“Mom, bury me with my butt in the air, so everyone can slap me on the way out.”

The confident little man, told me at the tender age of 5.

At that moment, I knew that this child in particular, had no plans anytime soon of behaving himself. He fully intends to leave this earth in a blaze of glory. Recently he ventured out on his own at age 18 and managed to crash and burn within two weeks of leaving the homestead, but we’ve got time, he’s going to one up himself until he hits a wall. In his defense, he warned me years ago. However, I plan to fulfill his final wishes anyway I can. After all, I tell everyone that story, so as to make sure if I am gone, someone will manage to get it done, just for me, so I can laugh from the unearthly plains. (Remember, how I said, I was allergic to stress? Yes, he’s THAT child, and I am owed a slap on his behind on the way out. Haha)

I’ve spent most of my time last week remembering people, mourning a loss of someone near and dear to our family, and reorganizing my room in the process.

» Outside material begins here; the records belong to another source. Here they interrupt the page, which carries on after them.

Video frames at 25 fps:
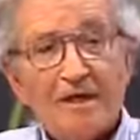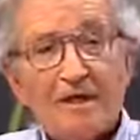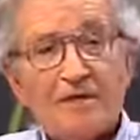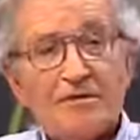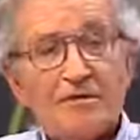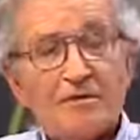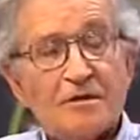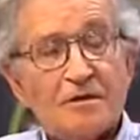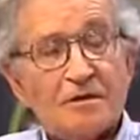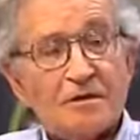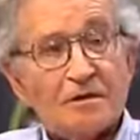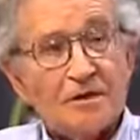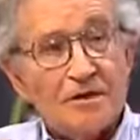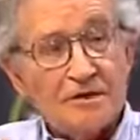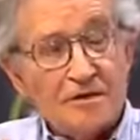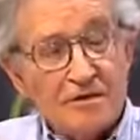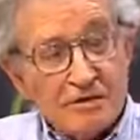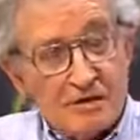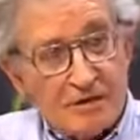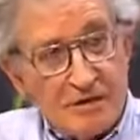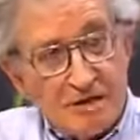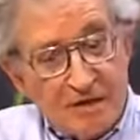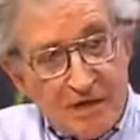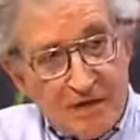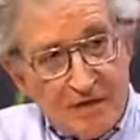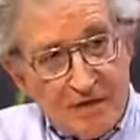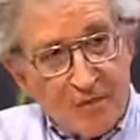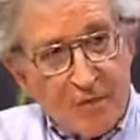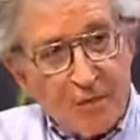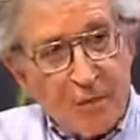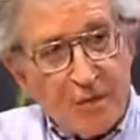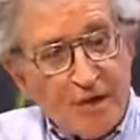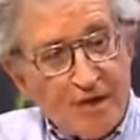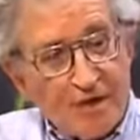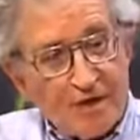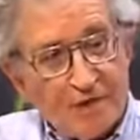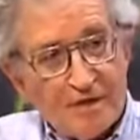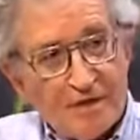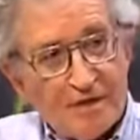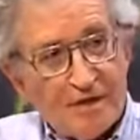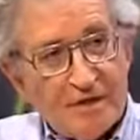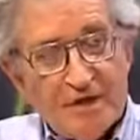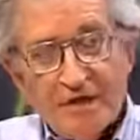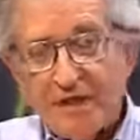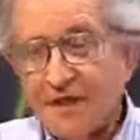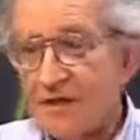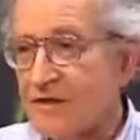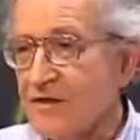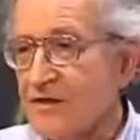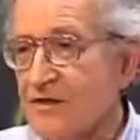Israel used it at once
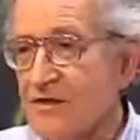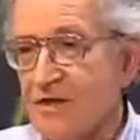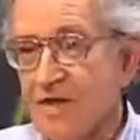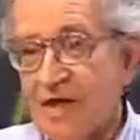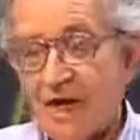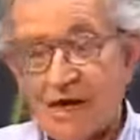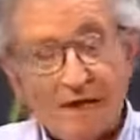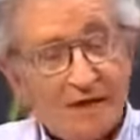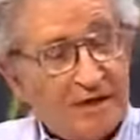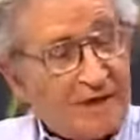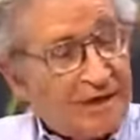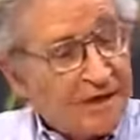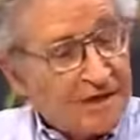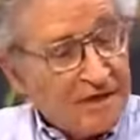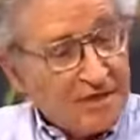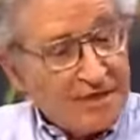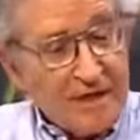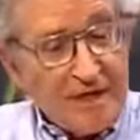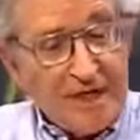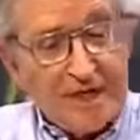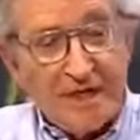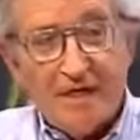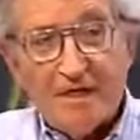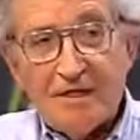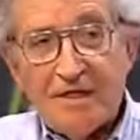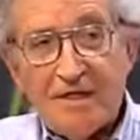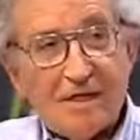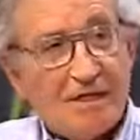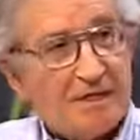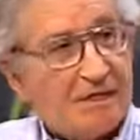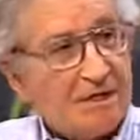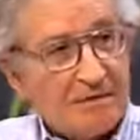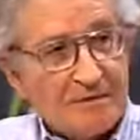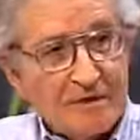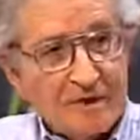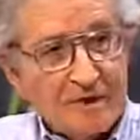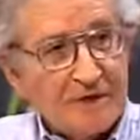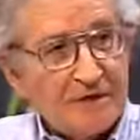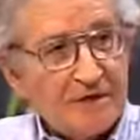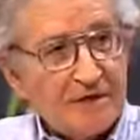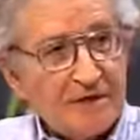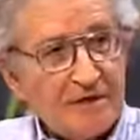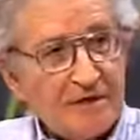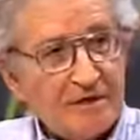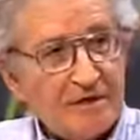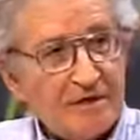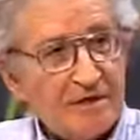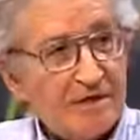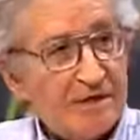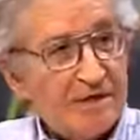in exactly the way they said they were going
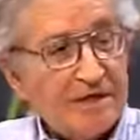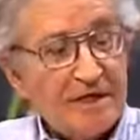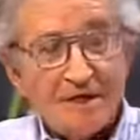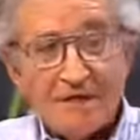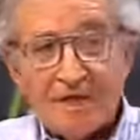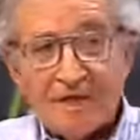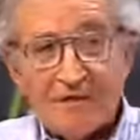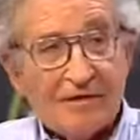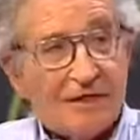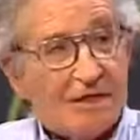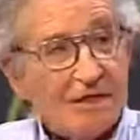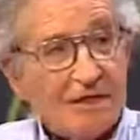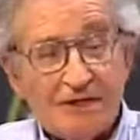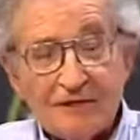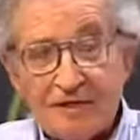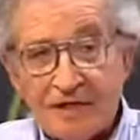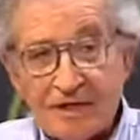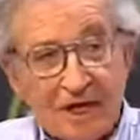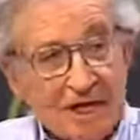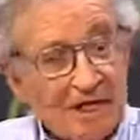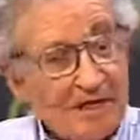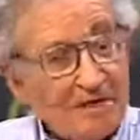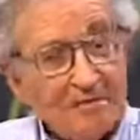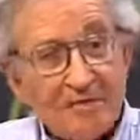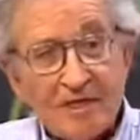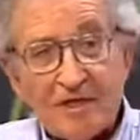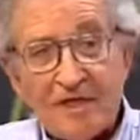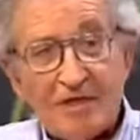to do, as every sane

A few weeks ago, it was a father of a bestie who was diagnosed with Alzheimer’s. This past week, a mother of a different best friend, whom had Dementia.

I honestly wish I had taken a before picture of my bedroom, but alas I didn’t. When I started falling ill, my bedroom became a little bit of a hoard, since 2014 I’ve been collecting many things. When you start to lose mental functionality, and also if you have ADHD or ADD, there is a thing called, OBJECT PERMANENCE. You may notice yourself, or even your children leaving various objects in plain view so you remember you have them so you can use them. Don’t you dare ever put anything in boxes, you’ll forget you have them and then buy more, turning into a mini hoard.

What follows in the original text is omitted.